The last bit of "magic" is that we can switch out the HierarchyRelationStatement for the Content and Subgraph to use a more performant query for said configured workspaces - it just must be guaranteed that the result is the same as the at read time calculations.

Option A: Plain Views

Either a view of just the highest layer per hierarchy id, or as a full view of all live hierarchy rows with data.

But as views are not cached we dont see any performance improvements.

CREATE VIEW $databaseNameEscaped.{$this->tableNames->hierarchyRelationWorkspaceView(WorkspaceName::forLive())} AS
SELECT h1.id, MAX(h1.contentstreamlayer) AS contentstreamlayer
    FROM {$this->tableNames->hierarchyRelation()} AS h1
        INNER JOIN {$this->tableNames->contentStreamLayer()} AS l
            ON l.contentstreamlayer = h1.contentstreamlayer
        WHERE l.contentstreamid = (
            SELECT w.currentcontentstreamid
            FROM {$this->tableNames->workspace()} AS w
                WHERE w.name = 'live'
            LIMIT 1
        )
GROUP BY id

Option B: Tables with CREATE TRIGGER

A.k.a pseudo materialised views which are not supported by m*sql

An updater that on insert adds the newly created hierarchies in that layer or adjust the layerId for a previously synchronised edge. This solution depends on AFTER INSERT to access the autoincremented value and does not seem to be threadsafe.

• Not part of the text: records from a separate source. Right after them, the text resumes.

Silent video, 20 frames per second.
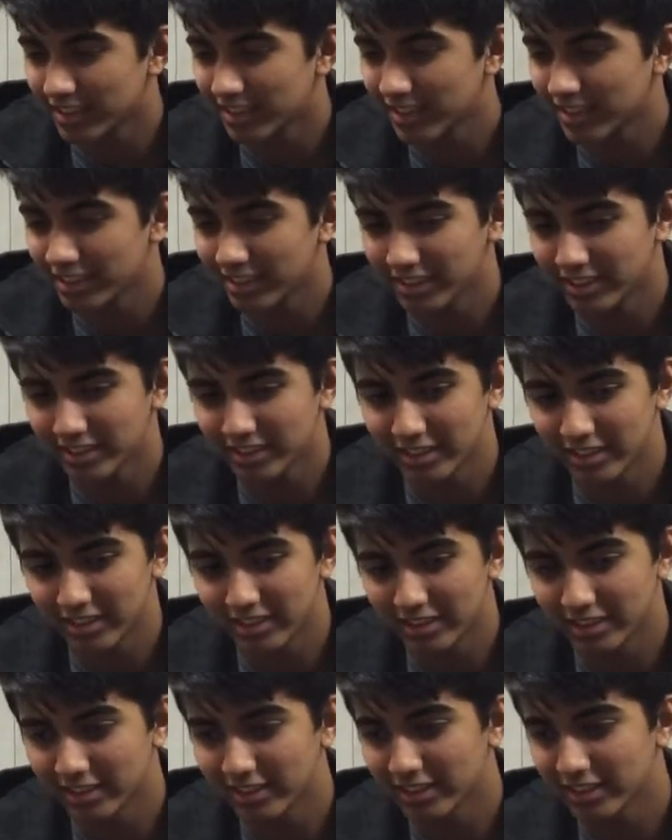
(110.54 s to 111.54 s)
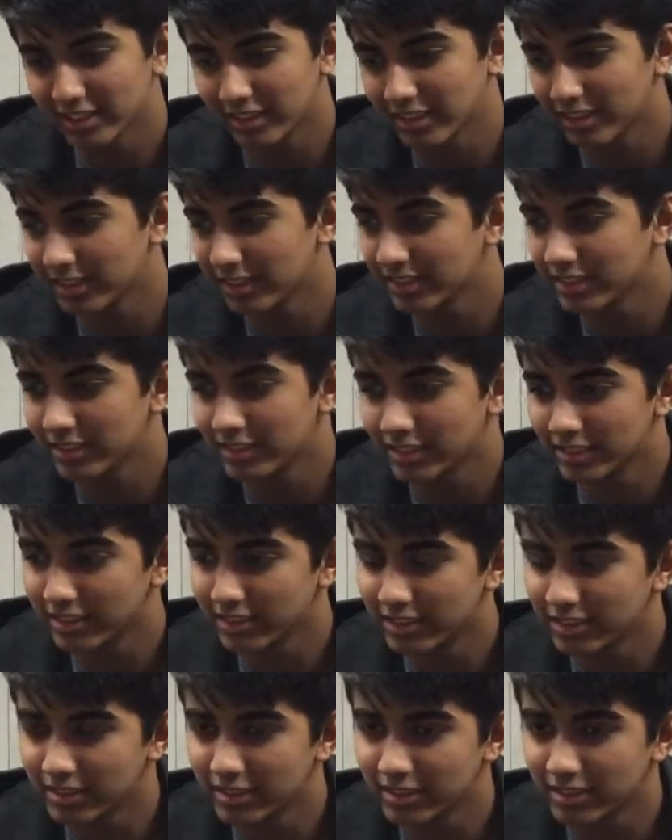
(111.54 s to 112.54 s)

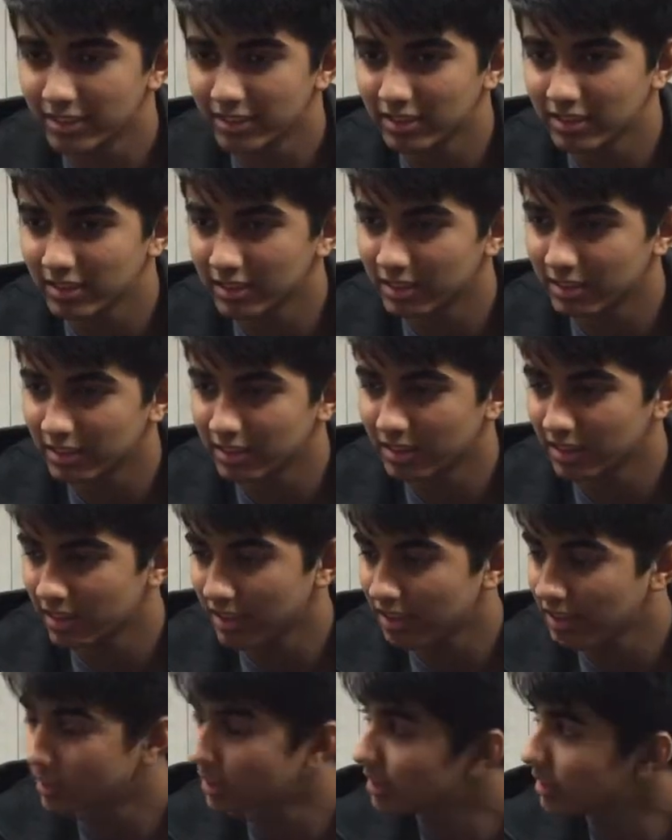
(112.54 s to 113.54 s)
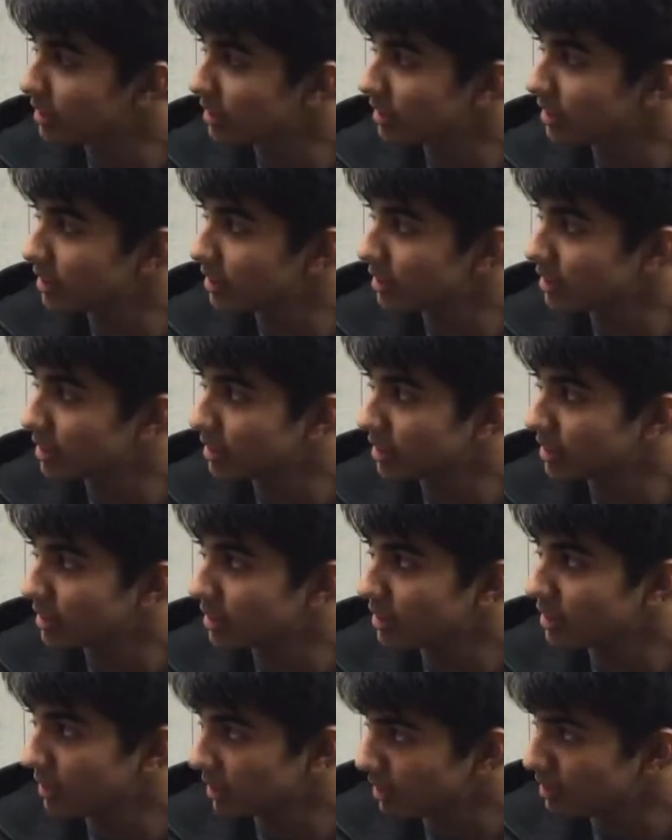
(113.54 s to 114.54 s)

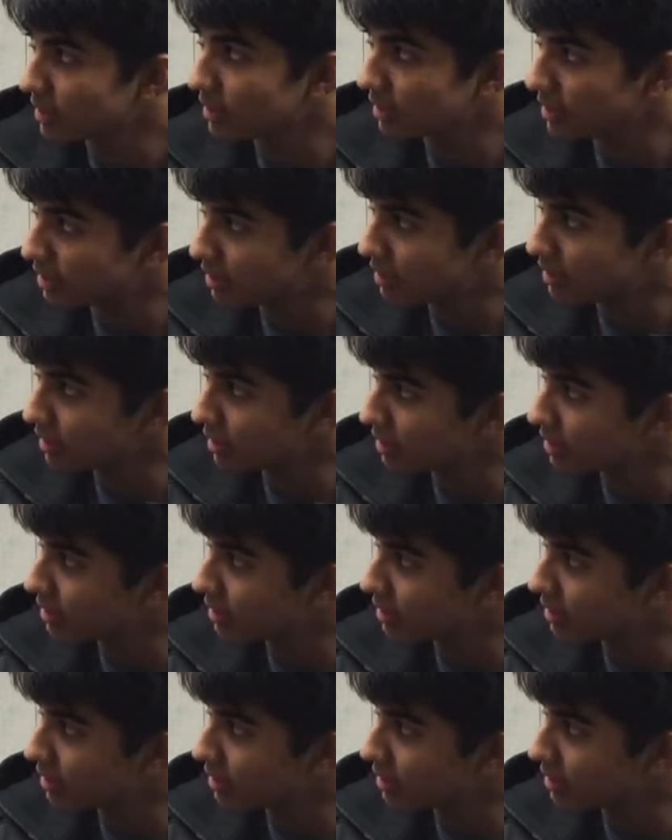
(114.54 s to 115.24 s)
(not speaking)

CREATE TRIGGER $databaseNameEscaped.hierarchy_live_updater AFTER INSERT
    ON {$this->tableNames->hierarchyRelation()} FOR EACH ROW
    BEGIN
        IF NEW.contentstreamlayer = (
            SELECT l.contentstreamlayer FROM cr_default_p_graph_contentstreamlayer AS l
                INNER JOIN cr_default_p_graph_workspace AS w
                ON l.contentStreamId = w.currentContentStreamId
            WHERE w.name = 'live'
            ORDER BY l.contentStreamLayer DESC
            LIMIT 1
        ) THEN
            INSERT INTO {$this->tableNames->hierarchyRelationForWorkspace(WorkspaceName::forLive())}
                SET id = NEW.id, contentstreamlayer = NEW.contentstreamlayer
            ON DUPLICATE KEY UPDATE contentstreamlayer = NEW.contentstreamlayer;
        END IF;
    END;

Option C: Manually update live layerId and hierarchyId table

This behaves similar as B, except its race condition safe but does not perform well and slows writing by 4 to 7 times depending on how good implemented.

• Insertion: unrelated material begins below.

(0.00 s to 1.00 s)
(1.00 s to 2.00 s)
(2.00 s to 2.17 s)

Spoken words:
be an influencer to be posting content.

if ($event instanceof EmbedsWorkspaceName && $event instanceof EmbedsContentStreamId && $event->getWorkspaceName()->isLive()) {
  $contentStreamLayers = $this->getContentStreamLayers($event);

  $syncHierarchyRelationsStatement = <<<SQL
      INSERT INTO {$this->tableNames->hierarchyRelationForWorkspace(WorkspaceName::forLive())}
      (
          id,
          contentstreamlayer
      )
      SELECT
          h.id,
          h.contentstreamlayer
      FROM {$this->tableNames->hierarchyRelation()} AS h
          LEFT JOIN {$this->tableNames->hierarchyRelationForWorkspace(WorkspaceName::forLive())} wh
              ON h.contentstreamlayer = wh.contentstreamlayer
              AND h.id = wh.id
          WHERE h.contentstreamlayer = :contentStreamWriteLayer
          AND wh.contentstreamlayer IS NULL
      ON DUPLICATE KEY UPDATE contentstreamlayer = VALUES(contentstreamlayer);
  SQL;

  try {
      $this->dbal->executeStatement($syncHierarchyRelationsStatement, [
          'contentStreamWriteLayer' => $contentStreamLayers->getWriteLayer()->value,
      ]);
  } catch (DBALException $e) {
      throw new \RuntimeException(sprintf('TODO: %s', $e->getMessage()), 1776345058, $e);
  }
}

Option D: Stored procedures

... are unhandy as CALL cannot be used in subselects or joins.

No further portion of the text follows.